What'll Ya Have?
The MSO Plays the Pabst Theater
The Milwaukee Symphony Orchestra looked a bit cramped wedged into the stage at the Pabst Theater this weekend. But appearance wasn't necessarily the thing on most minds. Given the chance to hear the orchestra in a venue different from the sometimes acoustically challenging Uihlein Hall, how would the orchestra sound?
The part of the answer came in the first few phrases of Stravinsky's Concerto
in D for Orchestra, which opened the concert. Where I sat--the 10th row on the main floor--the strings were livelier, more forward. They had more personality. Part of that was due to Stravinsky's deft play with syncopated rhythms, the way he tossed little motifs around among the string sections. But it was also, obviously, because I was so much closer in a smaller space.
That's not always a good thing. An orchestra needs space to meld the sounds of all its instruments, and here the sound was vibrant, but not always cohesive. The limitations of the Pabst space became particularly apparent during the first movement of Beethoven's "Eroica" Symphony, when the trumpets seemed to detach from the ensemble and float over the orchestral harmonies when the should have been blending in.
Still, Edo de Waart and the MSO delivered a masterful reading of Beethoven's great symphony. The MSO music director is generally a conductor who opts for precise, regular tempos, but here he surprisingly treated the second movement "Funeral March" with a fluid sense of phrase. As the movement grew more complex in its fugal development, he kept all the voices clean and clear. And added a surprising, off-kilter flourish at the movements close. The liveliness of the strings was an asset to the finale, in all it's complex, multi-faceted glory.

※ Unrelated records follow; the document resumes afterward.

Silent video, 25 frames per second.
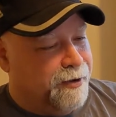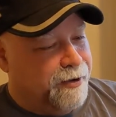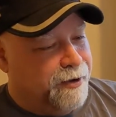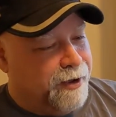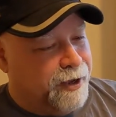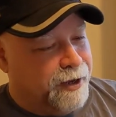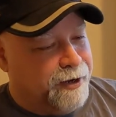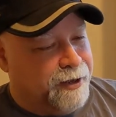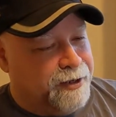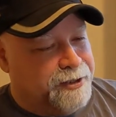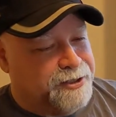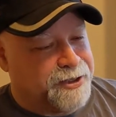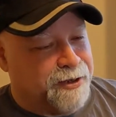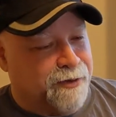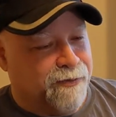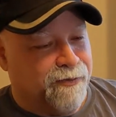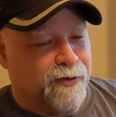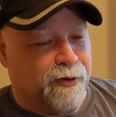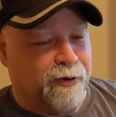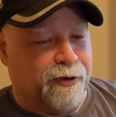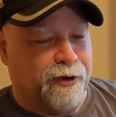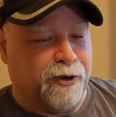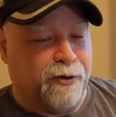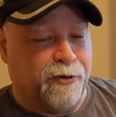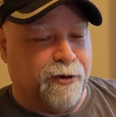It heats up
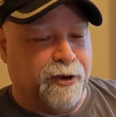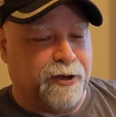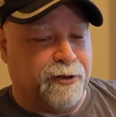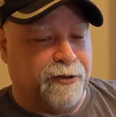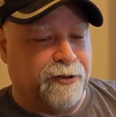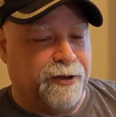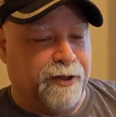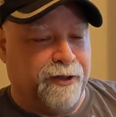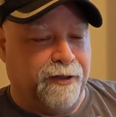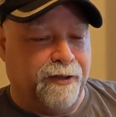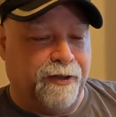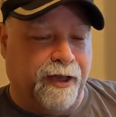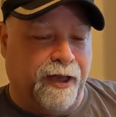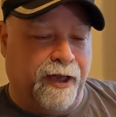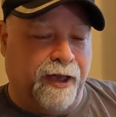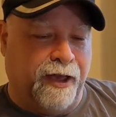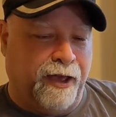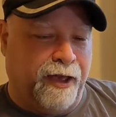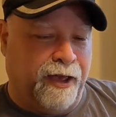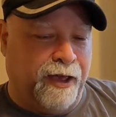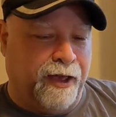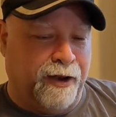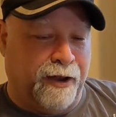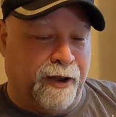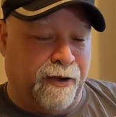very quickly,
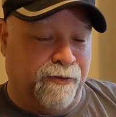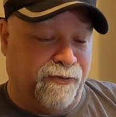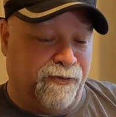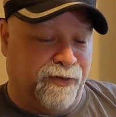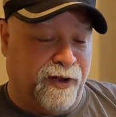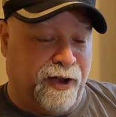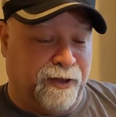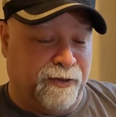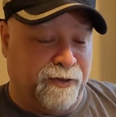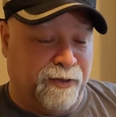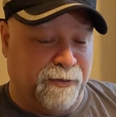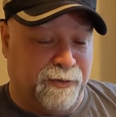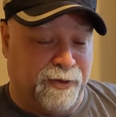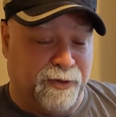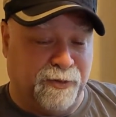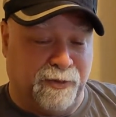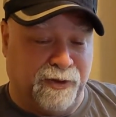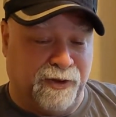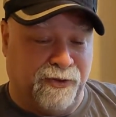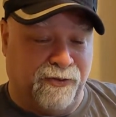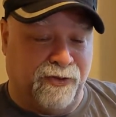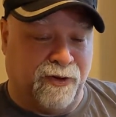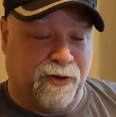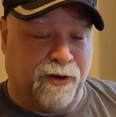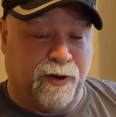and I've found them to
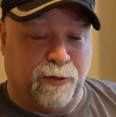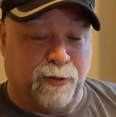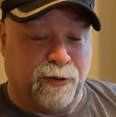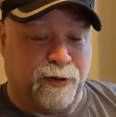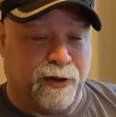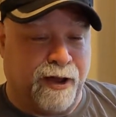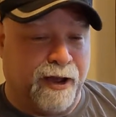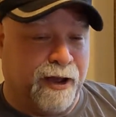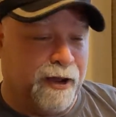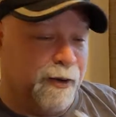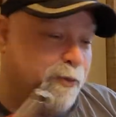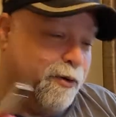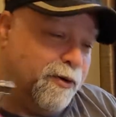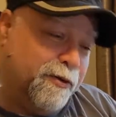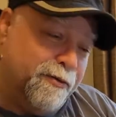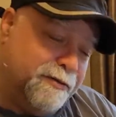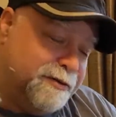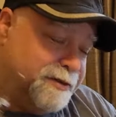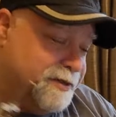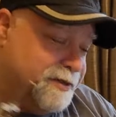be very reliable.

The MSO paired the Eroica with a relatively new piece by John Adams, featuring saxophone virtuoso Timothy McAllister, for whom it was composed. It's a daunting, virtuosic piece of work, a half-hour long, two-movement piece that allows the soloist almost no rest for its duration. Adams was a clarinet player, and grew up in a household where jazz saxophone was a fixture (his father played alto sax in a jazz dance band). In notes and interviews, he has said he took much of the material for this piece from fragments of jazz solos, and you could hear traces of great players throughout the piece: the lyricism of Stan Getz, the virtuosity of Charlie Parker, and the angles and odd rhythms of Thelonius Monk sidemen like Charlie Rouse and Johnny Griffin. Played in a "classical" style, however, the motifs blend together in a uniform tone, devoid of the soloist's signature sound. McAllister's signature sound, however, is gorgeous--smooth and liquid--very similar to a clarinet in the middle register, and only a touch meatier at the bottom and top. The musical ideas, thus, blended into a stream of musical ideas, cascading arpeggios, off-centered riffs and sweet jazzy arias.
The program repeats several times this weekend at the Pabst Theater.